I hit a primary downtown street surface scapula first, body second, bicycle a distant third to add insult. For those unaware or as forgetful of seventh grade health as I, scapula equals shoulder blade. Break it and the next three months are reserved for pastries, tortilla chips, and other evil foodstuffs in the face of the physician directed placid lifestyle.

As I leaped up from the asphalt I quickly inventoried the gear – head intact, coffee in the pannier a loss, no broken limbs well not at first check – then in between profanities I notice a man on the sidewalk coming to me asking if I am alright. I respond, “Did you see that, I bet it looked awesome.” As a group was gathering around me I all I was interested in is whether someone was able to take a picture.

Is it right to think about the action video that could have been or to think of your health. Hard to know. I do know this watch out for turning cars and if someone did take a picture send it my way.

I am now off to see whether it will be a useful expense of my time to become another of the millions who blog. I expect that the most interested readers of this will be me and maybe my wife. If I am successful, I can probably rope in close friends and my mom. The intent of this blog is to script some of my thoughts that come into my head as I commute to work on my bicycle— a man, who is in effect a motor, so hence motorman.org.

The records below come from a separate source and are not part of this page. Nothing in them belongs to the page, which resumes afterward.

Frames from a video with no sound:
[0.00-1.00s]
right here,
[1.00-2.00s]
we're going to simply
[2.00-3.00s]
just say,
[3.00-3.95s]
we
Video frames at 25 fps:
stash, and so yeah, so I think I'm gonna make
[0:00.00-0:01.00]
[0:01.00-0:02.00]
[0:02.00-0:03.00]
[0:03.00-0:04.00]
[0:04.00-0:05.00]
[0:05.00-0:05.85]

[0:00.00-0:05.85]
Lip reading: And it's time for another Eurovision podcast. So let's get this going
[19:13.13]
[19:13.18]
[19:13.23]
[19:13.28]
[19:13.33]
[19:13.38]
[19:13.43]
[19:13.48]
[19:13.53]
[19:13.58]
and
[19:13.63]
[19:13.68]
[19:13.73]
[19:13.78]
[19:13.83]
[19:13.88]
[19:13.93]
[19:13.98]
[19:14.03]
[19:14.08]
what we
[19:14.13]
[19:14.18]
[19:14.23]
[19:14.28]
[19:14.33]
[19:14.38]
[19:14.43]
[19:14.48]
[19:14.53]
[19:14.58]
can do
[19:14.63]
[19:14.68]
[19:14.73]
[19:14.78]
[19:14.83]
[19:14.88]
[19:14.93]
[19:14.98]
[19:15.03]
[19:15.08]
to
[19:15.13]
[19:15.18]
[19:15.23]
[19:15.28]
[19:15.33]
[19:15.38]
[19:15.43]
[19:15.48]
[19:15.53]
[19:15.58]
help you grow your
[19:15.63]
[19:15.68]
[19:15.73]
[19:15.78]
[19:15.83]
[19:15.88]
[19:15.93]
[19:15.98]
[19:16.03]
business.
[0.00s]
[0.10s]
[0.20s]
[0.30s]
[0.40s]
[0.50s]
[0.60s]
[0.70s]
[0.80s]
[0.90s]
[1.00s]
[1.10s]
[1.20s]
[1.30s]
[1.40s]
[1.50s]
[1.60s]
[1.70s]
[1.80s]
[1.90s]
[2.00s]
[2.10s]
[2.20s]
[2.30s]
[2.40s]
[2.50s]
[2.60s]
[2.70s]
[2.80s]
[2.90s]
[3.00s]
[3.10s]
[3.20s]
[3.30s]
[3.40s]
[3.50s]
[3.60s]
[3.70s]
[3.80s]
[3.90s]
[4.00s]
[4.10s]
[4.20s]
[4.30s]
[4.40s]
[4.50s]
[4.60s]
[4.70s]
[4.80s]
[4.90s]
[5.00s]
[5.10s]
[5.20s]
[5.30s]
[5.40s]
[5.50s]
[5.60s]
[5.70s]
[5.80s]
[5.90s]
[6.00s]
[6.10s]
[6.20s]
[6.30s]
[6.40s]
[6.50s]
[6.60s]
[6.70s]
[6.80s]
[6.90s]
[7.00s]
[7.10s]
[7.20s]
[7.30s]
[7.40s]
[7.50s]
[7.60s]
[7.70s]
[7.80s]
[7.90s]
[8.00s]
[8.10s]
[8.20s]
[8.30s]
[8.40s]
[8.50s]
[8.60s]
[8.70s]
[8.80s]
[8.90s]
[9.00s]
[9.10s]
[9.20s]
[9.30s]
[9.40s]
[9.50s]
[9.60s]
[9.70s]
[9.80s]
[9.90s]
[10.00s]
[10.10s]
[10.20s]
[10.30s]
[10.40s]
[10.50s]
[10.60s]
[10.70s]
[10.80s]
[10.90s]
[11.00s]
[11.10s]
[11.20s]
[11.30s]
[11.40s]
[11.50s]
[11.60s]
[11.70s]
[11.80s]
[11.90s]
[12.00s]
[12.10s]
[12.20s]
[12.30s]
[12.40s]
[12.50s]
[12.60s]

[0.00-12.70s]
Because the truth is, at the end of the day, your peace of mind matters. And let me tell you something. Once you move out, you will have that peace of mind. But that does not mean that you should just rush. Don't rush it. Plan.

Choosing the name of this site was actually not that clever, two months ago I walked by an exhibit on streetcars and there was a mannequin in a conductor’s uniform and the label on the hat was “Motorman.” And I kind of like it, so there you go.

If you have made it this far, thank you and congratulations. I will try to write in a fashion that does not bore you, on topics such as politics, books, public policy, and the economy or why there is Braille on the drive-up ATM at Wells Fargo. I will hope to write as much as I can so that some day my enemies can use these pages to highlight my ultra-conservative views on the world and use them against me at an opportunistic time.

Feel free to leave your comments and check back when you need to waste time or help falling asleep.